A 4ª Turma do STJ (Superior Tribunal de Justiça) manteve, por unanimidade, a extinção do registro da marca Profile e validou o posterior registro de marca semelhante pela Michelin. Para o colegiado, a existência de um processo administrativo de caducidade não justificava a falta de pedido de renovação do registro dentro dos prazos previstos na Lei da Propriedade Industrial.
O caso envolve a marca Profile, concedida pelo INPI (Instituto Nacional da Propriedade Industrial) à empresa IMT em 1998. Depois de o INPI declarar a caducidade do registro por suposto desuso, a empresa apresentou recurso administrativo e conseguiu reverter a decisão. Mesmo assim, não pediu a renovação da marca nem pagou as taxas necessárias para prorrogar a proteção.
Mais tarde, o INPI declarou extinto o registro e concedeu à Michelin o registro da marca Profiler. A IMT entrou na Justiça para anular os atos administrativos. A empresa alegou que não poderia ser obrigada a renovar uma marca enquanto ainda havia discussão administrativa sobre sua validade. Também afirmou que não foi regularmente intimada das decisões do INPI.
A Michelin, por sua vez, defendeu que a IMT perdeu o direito sobre a marca ao deixar de cumprir os prazos legais de renovação. Sustentou ainda que as publicações na Revista da Propriedade Industrial eram suficientes para dar ciência dos atos administrativos.

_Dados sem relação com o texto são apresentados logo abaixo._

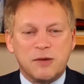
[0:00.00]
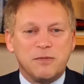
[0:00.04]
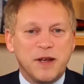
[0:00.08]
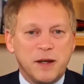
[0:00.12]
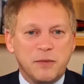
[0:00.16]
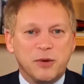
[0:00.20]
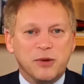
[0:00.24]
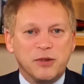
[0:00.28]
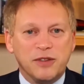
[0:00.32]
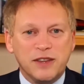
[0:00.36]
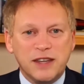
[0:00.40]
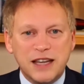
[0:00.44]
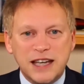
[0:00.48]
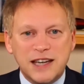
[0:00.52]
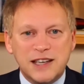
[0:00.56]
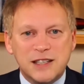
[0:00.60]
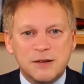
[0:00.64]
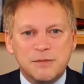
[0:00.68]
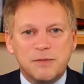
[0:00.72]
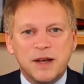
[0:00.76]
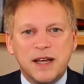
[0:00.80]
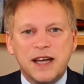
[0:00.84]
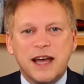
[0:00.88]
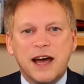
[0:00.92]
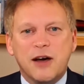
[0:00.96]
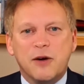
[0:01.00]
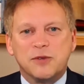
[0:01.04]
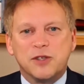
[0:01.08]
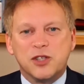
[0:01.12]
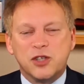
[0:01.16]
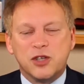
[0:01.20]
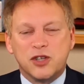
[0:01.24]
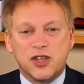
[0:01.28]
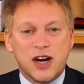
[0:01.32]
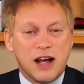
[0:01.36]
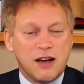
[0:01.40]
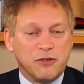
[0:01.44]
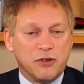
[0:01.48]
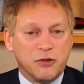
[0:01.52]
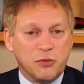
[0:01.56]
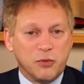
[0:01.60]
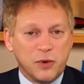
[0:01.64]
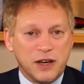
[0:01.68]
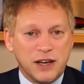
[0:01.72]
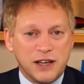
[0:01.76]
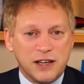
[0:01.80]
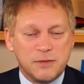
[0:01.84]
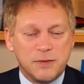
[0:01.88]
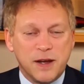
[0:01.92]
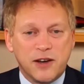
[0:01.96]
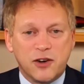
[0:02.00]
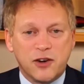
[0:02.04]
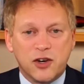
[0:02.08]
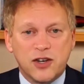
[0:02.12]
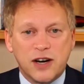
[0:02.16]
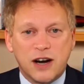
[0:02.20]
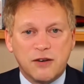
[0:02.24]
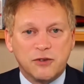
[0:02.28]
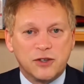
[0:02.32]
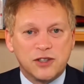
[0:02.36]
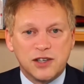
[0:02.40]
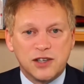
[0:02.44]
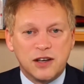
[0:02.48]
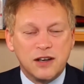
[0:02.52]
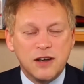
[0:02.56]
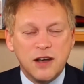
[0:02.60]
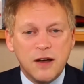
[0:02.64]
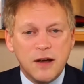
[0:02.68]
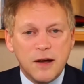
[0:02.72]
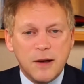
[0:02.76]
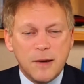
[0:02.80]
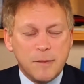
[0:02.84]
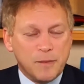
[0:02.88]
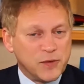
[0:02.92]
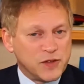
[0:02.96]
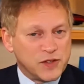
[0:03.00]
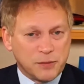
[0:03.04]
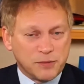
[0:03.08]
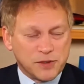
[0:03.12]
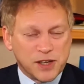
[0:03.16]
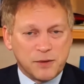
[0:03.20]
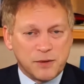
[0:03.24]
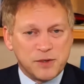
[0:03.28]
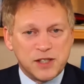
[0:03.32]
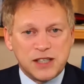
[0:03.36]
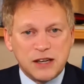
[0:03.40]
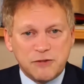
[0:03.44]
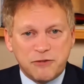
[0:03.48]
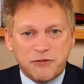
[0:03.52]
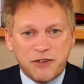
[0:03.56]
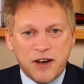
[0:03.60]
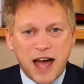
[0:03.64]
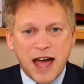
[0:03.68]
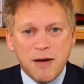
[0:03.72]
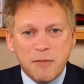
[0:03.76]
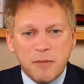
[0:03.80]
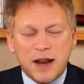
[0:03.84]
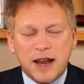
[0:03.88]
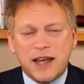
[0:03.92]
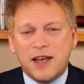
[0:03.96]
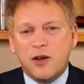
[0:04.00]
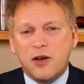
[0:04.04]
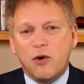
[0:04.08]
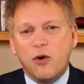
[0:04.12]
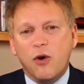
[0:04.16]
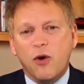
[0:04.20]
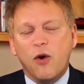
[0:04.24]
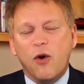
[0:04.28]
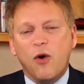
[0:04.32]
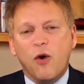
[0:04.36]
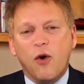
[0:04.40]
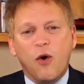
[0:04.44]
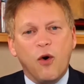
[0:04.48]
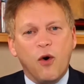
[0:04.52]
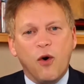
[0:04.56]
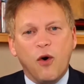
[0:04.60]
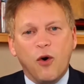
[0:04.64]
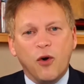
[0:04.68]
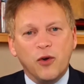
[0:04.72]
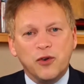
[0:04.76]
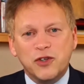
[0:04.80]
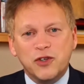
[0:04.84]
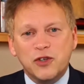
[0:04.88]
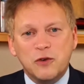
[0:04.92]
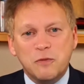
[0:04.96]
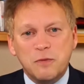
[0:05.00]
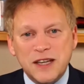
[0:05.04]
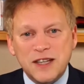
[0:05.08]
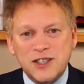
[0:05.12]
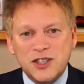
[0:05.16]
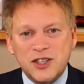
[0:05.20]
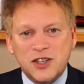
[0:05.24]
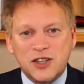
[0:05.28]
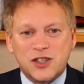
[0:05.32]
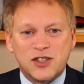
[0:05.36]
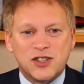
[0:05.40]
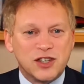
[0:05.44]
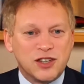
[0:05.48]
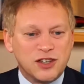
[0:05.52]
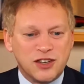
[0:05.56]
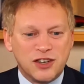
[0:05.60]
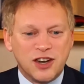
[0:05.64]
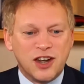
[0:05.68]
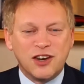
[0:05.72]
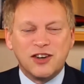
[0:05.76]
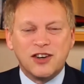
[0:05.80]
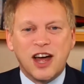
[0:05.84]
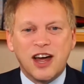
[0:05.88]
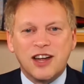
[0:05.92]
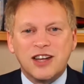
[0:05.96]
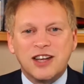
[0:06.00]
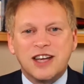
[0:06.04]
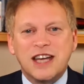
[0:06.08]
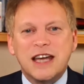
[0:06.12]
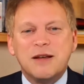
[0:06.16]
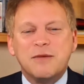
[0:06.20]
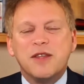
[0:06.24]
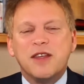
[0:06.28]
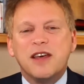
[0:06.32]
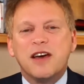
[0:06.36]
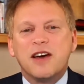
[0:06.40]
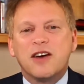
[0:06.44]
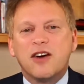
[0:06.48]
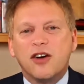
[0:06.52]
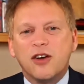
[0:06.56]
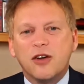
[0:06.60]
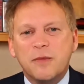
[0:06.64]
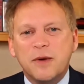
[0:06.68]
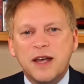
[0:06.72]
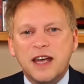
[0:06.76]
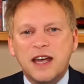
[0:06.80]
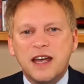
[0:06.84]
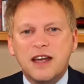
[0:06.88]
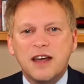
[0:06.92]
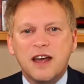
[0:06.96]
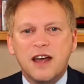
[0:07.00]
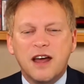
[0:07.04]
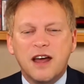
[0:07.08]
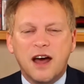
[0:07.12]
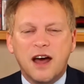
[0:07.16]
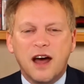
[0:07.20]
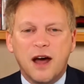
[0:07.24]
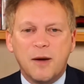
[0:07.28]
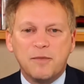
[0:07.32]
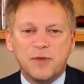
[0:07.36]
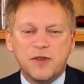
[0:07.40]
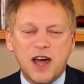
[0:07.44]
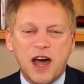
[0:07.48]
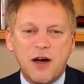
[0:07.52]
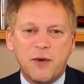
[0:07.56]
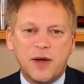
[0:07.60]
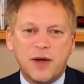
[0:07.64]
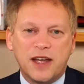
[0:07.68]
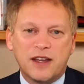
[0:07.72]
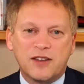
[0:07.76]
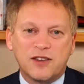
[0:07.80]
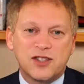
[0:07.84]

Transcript: People need to be able to travel. We need to be able to travel to sometimes see family or do business and keep the economy going.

No voto seguido pelos demais ministros, o relator, ministro Raul Araújo, entendeu que não houve justa causa para o descumprimento do prazo. Segundo ele, o recurso contra a caducidade tinha efeito suspensivo, o que mantinha o registro vigente e exigia da titular todas as providências legais para preservar o direito.
Com isso, a 4ª Turma do STJ concluiu que não houve ilegalidade na decisão do INPI que extinguiu o registro da marca por falta de renovação, nem no posterior registro concedido à Michelin.